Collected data
━━━━
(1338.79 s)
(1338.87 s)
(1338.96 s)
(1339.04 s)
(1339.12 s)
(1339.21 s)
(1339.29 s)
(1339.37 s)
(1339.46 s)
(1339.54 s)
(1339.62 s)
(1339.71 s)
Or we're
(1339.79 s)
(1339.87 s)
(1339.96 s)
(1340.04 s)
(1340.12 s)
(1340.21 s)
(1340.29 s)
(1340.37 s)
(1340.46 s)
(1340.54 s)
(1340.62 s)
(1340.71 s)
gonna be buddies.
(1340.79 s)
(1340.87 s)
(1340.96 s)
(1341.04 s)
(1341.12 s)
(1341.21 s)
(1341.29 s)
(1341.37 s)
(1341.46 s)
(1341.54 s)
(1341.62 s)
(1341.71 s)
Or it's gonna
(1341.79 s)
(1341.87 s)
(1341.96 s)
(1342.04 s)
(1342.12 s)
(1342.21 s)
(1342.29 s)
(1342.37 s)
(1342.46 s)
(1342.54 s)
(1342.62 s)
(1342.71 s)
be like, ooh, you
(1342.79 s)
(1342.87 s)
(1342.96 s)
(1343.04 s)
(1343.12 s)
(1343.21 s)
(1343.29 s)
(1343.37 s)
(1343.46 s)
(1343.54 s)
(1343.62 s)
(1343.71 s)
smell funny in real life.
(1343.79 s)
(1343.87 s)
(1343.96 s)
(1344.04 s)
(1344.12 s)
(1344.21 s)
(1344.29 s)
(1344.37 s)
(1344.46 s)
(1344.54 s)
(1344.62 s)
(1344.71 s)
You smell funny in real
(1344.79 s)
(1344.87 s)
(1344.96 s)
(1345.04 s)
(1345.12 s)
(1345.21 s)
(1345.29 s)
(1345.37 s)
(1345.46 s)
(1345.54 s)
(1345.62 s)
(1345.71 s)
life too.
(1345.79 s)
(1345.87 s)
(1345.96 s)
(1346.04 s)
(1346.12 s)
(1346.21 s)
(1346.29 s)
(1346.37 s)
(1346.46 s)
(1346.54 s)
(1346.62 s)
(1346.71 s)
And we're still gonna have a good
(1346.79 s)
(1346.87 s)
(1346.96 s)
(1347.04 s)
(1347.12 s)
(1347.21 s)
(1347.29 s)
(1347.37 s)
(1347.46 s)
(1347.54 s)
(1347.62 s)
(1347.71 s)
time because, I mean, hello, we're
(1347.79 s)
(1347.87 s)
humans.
━━━━
What to work on =
An exact copy of the data is needed, running from its first line through the line that holds "(1345.37 s)", and nothing beyond that.

Reply =
(1338.79 s)
(1338.87 s)
(1338.96 s)
(1339.04 s)
(1339.12 s)
(1339.21 s)
(1339.29 s)
(1339.37 s)
(1339.46 s)
(1339.54 s)
(1339.62 s)
(1339.71 s)
Or we're
(1339.79 s)
(1339.87 s)
(1339.96 s)
(1340.04 s)
(1340.12 s)
(1340.21 s)
(1340.29 s)
(1340.37 s)
(1340.46 s)
(1340.54 s)
(1340.62 s)
(1340.71 s)
gonna be buddies.
(1340.79 s)
(1340.87 s)
(1340.96 s)
(1341.04 s)
(1341.12 s)
(1341.21 s)
(1341.29 s)
(1341.37 s)
(1341.46 s)
(1341.54 s)
(1341.62 s)
(1341.71 s)
Or it's gonna
(1341.79 s)
(1341.87 s)
(1341.96 s)
(1342.04 s)
(1342.12 s)
(1342.21 s)
(1342.29 s)
(1342.37 s)
(1342.46 s)
(1342.54 s)
(1342.62 s)
(1342.71 s)
be like, ooh, you
(1342.79 s)
(1342.87 s)
(1342.96 s)
(1343.04 s)
(1343.12 s)
(1343.21 s)
(1343.29 s)
(1343.37 s)
(1343.46 s)
(1343.54 s)
(1343.62 s)
(1343.71 s)
smell funny in real life.
(1343.79 s)
(1343.87 s)
(1343.96 s)
(1344.04 s)
(1344.12 s)
(1344.21 s)
(1344.29 s)
(1344.37 s)
(1344.46 s)
(1344.54 s)
(1344.62 s)
(1344.71 s)
You smell funny in real
(1344.79 s)
(1344.87 s)
(1344.96 s)
(1345.04 s)
(1345.12 s)
(1345.21 s)
(1345.29 s)
(1345.37 s)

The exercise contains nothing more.